President Saddam took the latest action after the UN Security Council decided to review compliance with UN resolutions without guaranteeing this would lead to sanctions against Iraq being lifted.

Mr Cook said Britain wanted to find a diplomatic solution but he said in the wake of Iraq's decision to withdraw co-operation "all options remain open".

Britain still has a Tornado aircraft fleet stationed in the Gulf.

'We will not get weary'

Mr Cook said Saddam Hussein "appears to be gambling that the world will grow weary of his constant evasion and his repeated confrontation".

But he said: "We must remain ready and resolute to prove him wrong".

Mr Cook said allowing Iraq to retain a chemical weapons capability endangered its neighbours.

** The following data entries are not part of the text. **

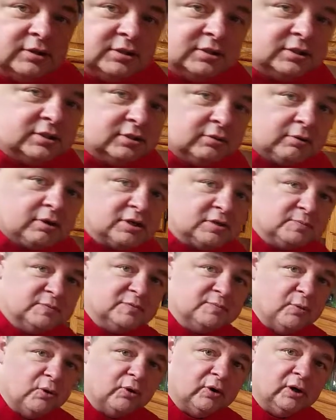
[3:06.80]
it's
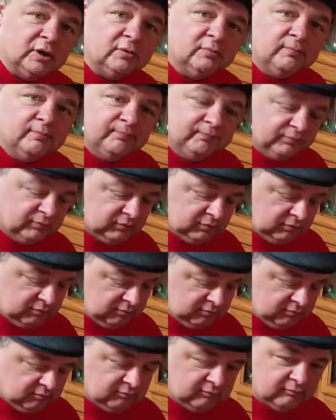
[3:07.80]
Christmas morning. It's really
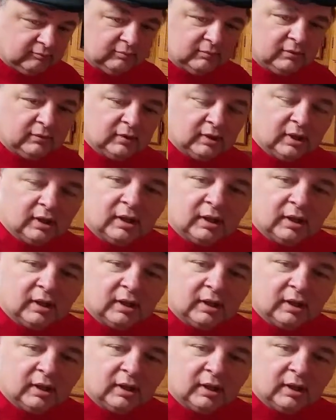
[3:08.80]
cold out there.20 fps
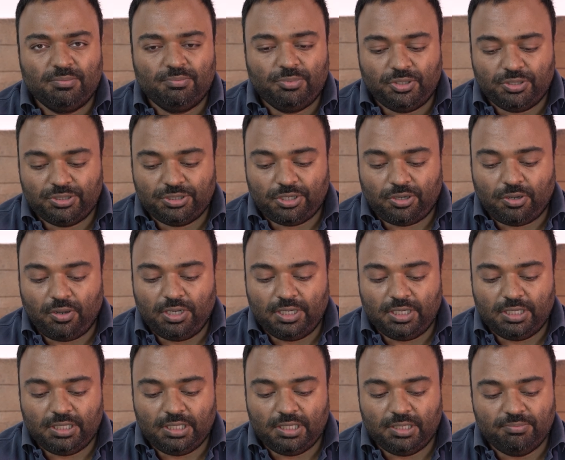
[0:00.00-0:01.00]
because I got
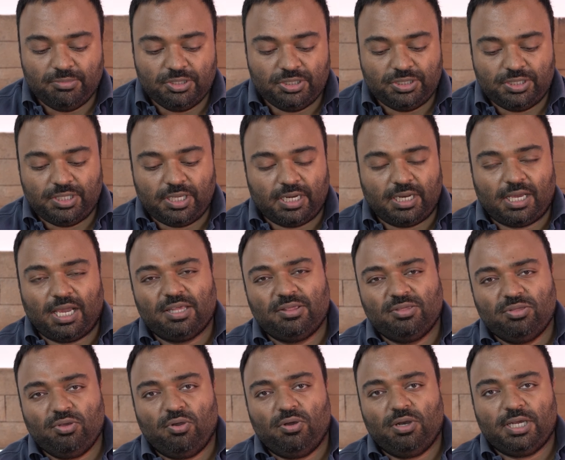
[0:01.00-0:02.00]
an image that I
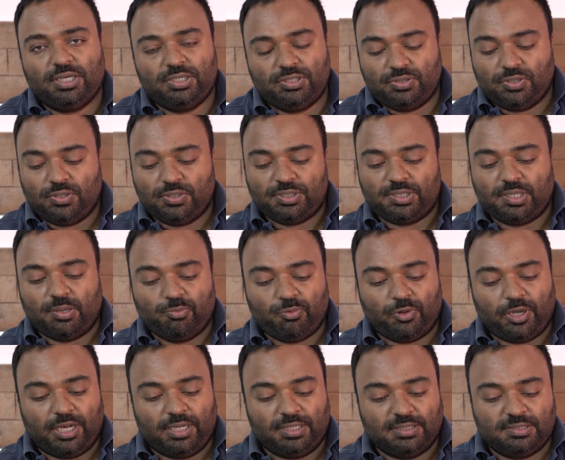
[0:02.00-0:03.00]
thought I saw
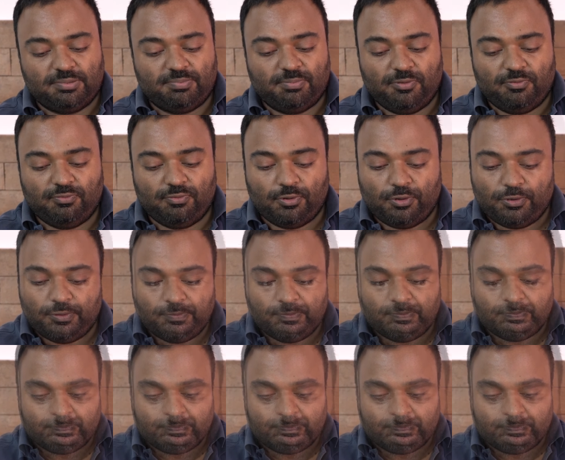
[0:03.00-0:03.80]
somewhere else before.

He said the Iraqi leader "cannot and will not be allowed to win".


[ image: Iraqi women protesting about hardship caused by sanctions]
Iraqi women protesting about hardship caused by sanctions
Baghdad has repeatedly claimed that the UN inspection team - which is seeking to verify whether Iraq has the capacity to make nuclear, biological and chemical weapons - is US-dominated and has accused its members of being spies.

UK and US in complete agreement

Mr Cook's position is in step with the US, which is not ruling out any options.

US State Department Correspondent Richard Lister said: "Saddam Hussein's latest refusal to co-operate with the international weapons inspectors is completely unacceptable."

But Shadow Foreign Secretary Michael Howard called on Mr Cook to stop prevaricating.

He said: "Can you give the House an assurance that your final warning to Iraq will be more effective than your final warnings to (Serbian) President Milosevic during the Kosovo crisis in the summer?"